Ensign David Robinson has received his marching orders and will spend much of the next two years working as a civil engineer at the submarine base at Kings Bay, Ga., according to Navy spokesman Ken Pease.

The 7-foot-1 Robinson was the consensus player of the year in college basketball last season, leading Navy to a 26-6 record. Like other recent Naval Academy graduates, Robinson has been on a month's leave and will report later this month to his new base, about 45 miles north of Jacksonville, Fla., and about 300 miles from Atlanta, the closest NBA city.

In April, the Navy ruled that Robinson would not be allowed to play professionally during his two years of active duty, but he is still expected to be the No. 1 choice of the San Antonio Spurs, who have the first pick in the June 22 NBA draft.

Spurs General Manager Bob Bass said he had not heard of the Navy's decision on where to send Robinson, but said, "I don't think it changes anything."

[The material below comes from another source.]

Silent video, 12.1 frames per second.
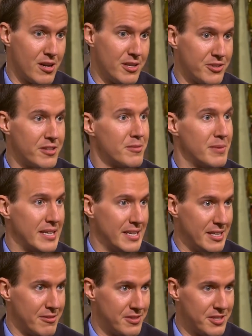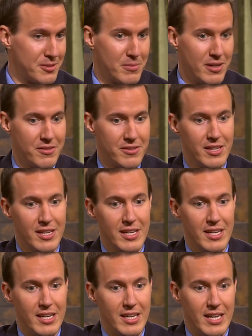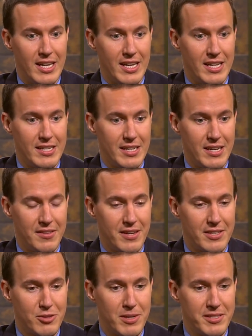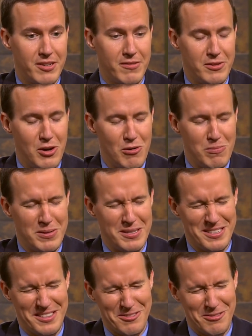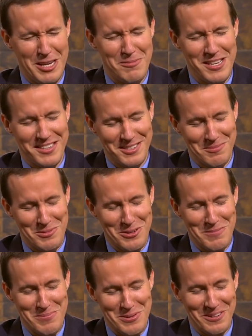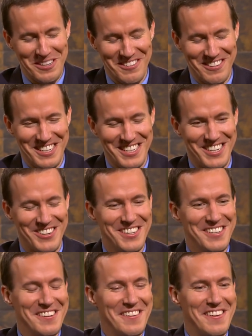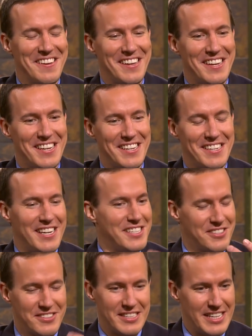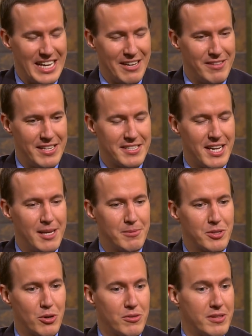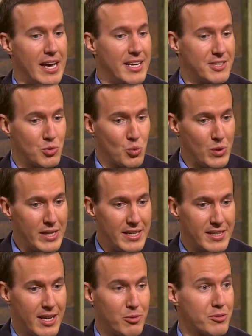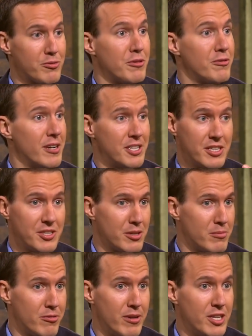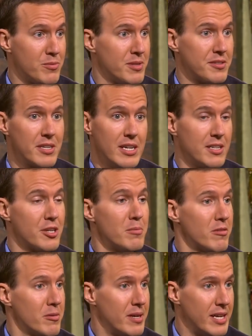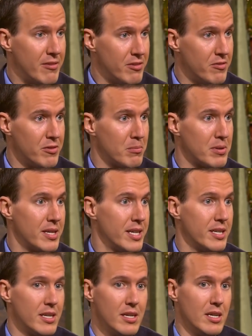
concert at the beginning of this month, and I thought to myself, no, but three A B N is more important right now. Right. And I just didn't have that time. So last week I was refreshing some arrangements. Some of them I haven't even played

Bass said the Spurs have not had a lot of offers to trade the top pick, perhaps because they've ". . . always made a commitment to draft {Robinson} and keep him. We've been very demonstrative."

Asked if the Spurs would seek to retain the rights to Robinson past the 1988 draft, Bass said, "not at this point, because we plan on signing him as soon as we can, which would make it all academic."

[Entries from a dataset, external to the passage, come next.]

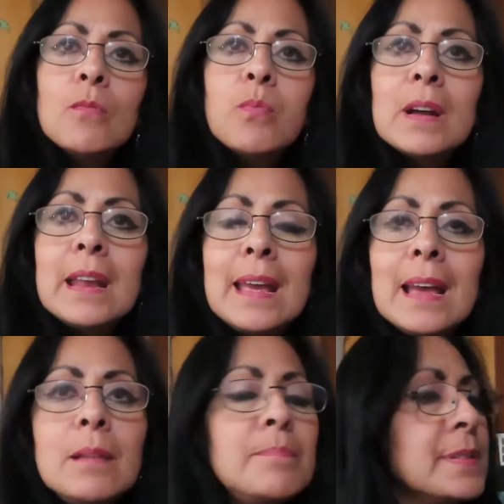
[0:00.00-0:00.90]
what
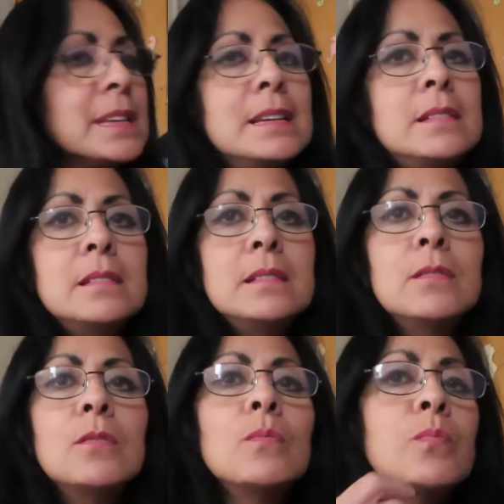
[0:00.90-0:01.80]
happened
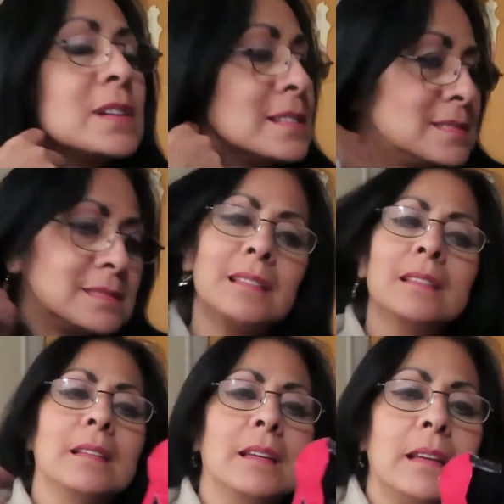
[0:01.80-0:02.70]
was
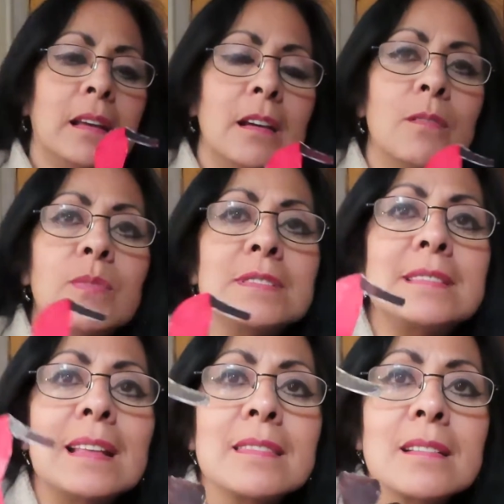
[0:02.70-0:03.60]

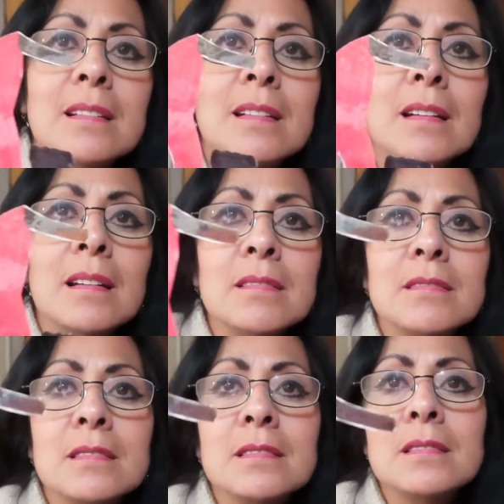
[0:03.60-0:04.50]
that the
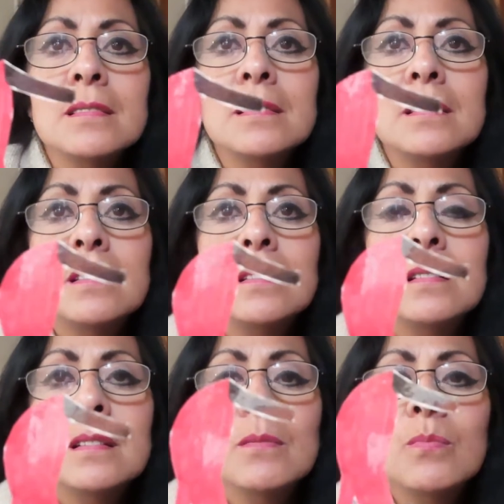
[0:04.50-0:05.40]
color
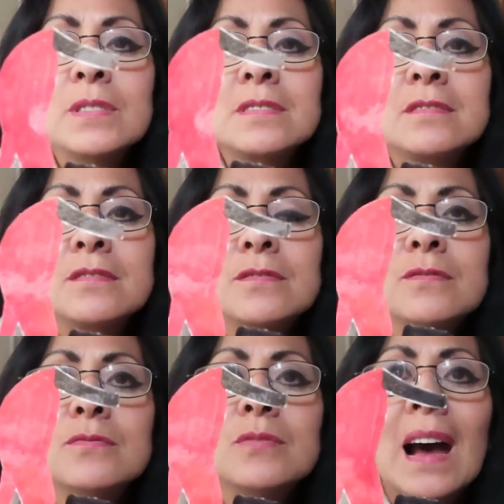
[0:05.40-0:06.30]
was
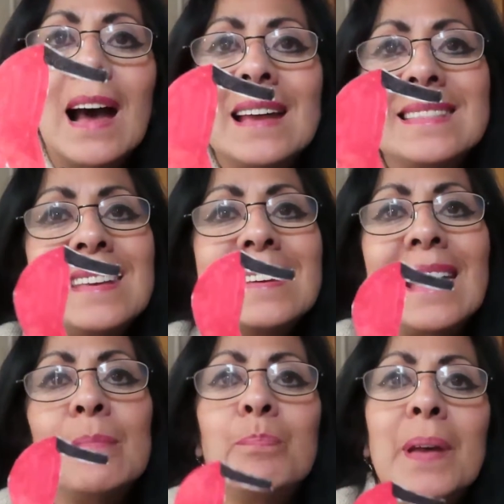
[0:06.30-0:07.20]
too, I think
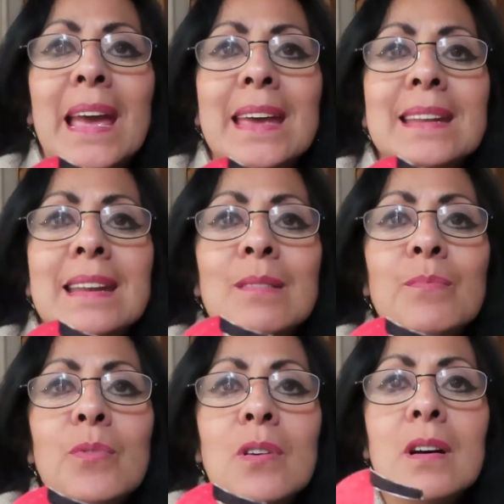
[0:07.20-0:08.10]
I painted
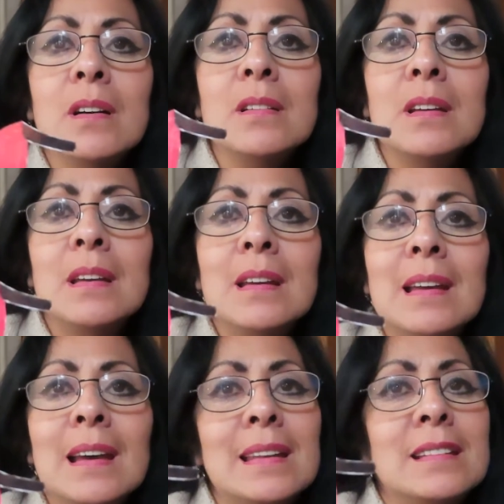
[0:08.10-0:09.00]
it wrong
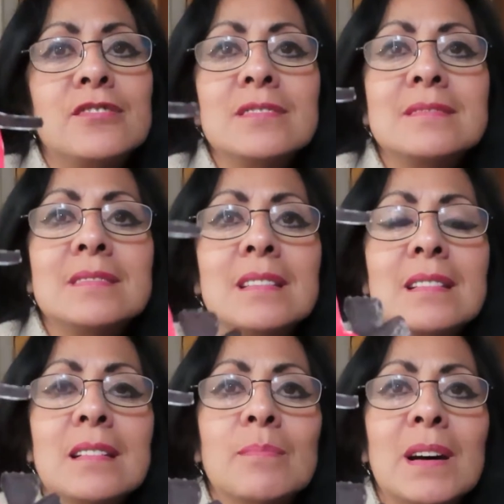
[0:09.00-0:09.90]
and it just
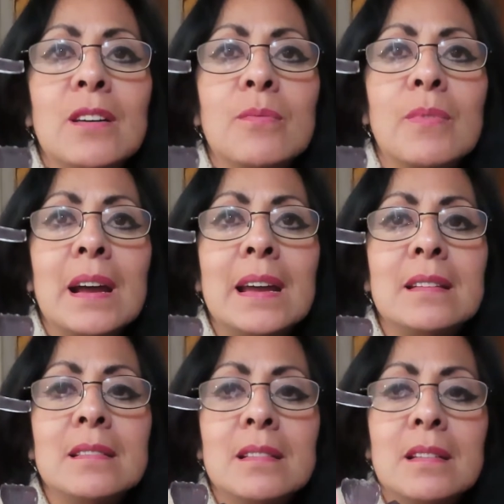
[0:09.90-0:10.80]
didn't come out
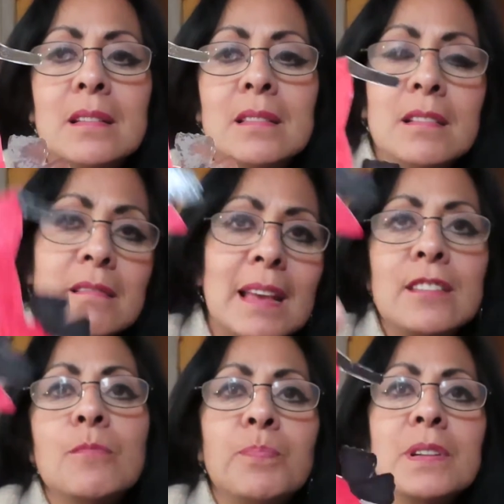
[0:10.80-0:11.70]
right. They're like,
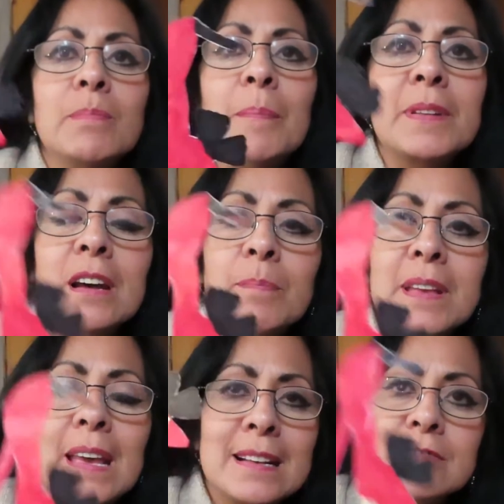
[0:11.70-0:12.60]
you could put them on
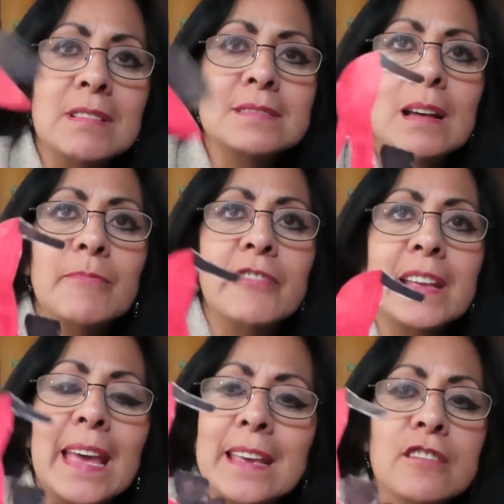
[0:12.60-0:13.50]
cupcakes or on top of a
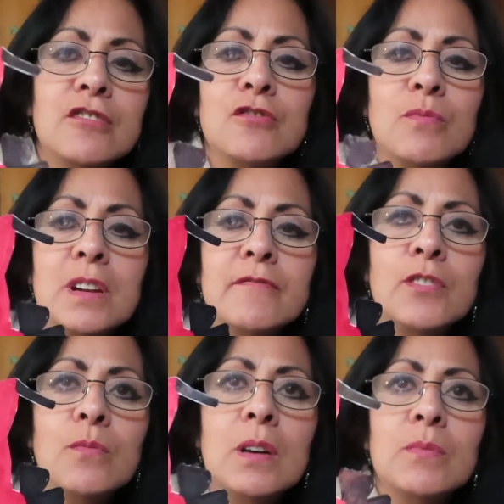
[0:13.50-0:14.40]
cake. You could do whatever
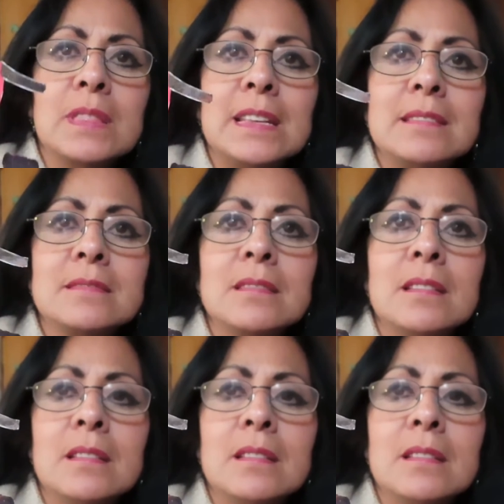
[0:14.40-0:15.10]
you want with these.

Robinson will be allowed to play for the United States in the Pan American Games and the Olympics while on active duty. A couple weeks after reporting for duty, Robinson will leave to join the U.S. team for Pan Am Games practice in Louisville. The Pan Am Games are Aug. 7-23 in Indianapolis.

After that, Robinson will attend the Civil Engineering Corps school at Point Hueneme, Calif.; the first session Robinson could enroll in begins in January.

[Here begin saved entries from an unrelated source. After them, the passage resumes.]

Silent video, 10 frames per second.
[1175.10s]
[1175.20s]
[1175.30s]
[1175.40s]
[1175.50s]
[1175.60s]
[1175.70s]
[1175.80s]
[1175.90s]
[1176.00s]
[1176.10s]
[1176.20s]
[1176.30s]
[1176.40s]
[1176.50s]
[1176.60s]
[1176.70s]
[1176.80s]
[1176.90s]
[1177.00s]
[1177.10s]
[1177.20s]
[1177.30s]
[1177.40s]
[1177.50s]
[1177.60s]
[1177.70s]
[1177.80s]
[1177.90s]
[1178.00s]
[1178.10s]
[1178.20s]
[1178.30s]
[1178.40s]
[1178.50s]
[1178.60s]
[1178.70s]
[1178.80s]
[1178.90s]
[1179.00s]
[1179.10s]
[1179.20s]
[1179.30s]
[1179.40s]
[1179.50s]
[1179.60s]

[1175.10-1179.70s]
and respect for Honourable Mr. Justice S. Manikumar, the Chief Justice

Robinson's father Ambrose said his son has not yet picked an agent to represent him in negotiations with the Spurs. David Robinson was not available to comment.

Under present NBA rules, if the Spurs pick Robinson and don't sign him to a contract within a year, he goes back into the player pool for the 1988 draft. The team picking him then will also have one year to sign him. If that team fails, Robinson would become a free agent.

NBA officials, however, have said there may be a different interpretation that would allow the Spurs to keep the rights to Robinson for more than one year. Last week, the league said it expected the issue might have to be settled in court.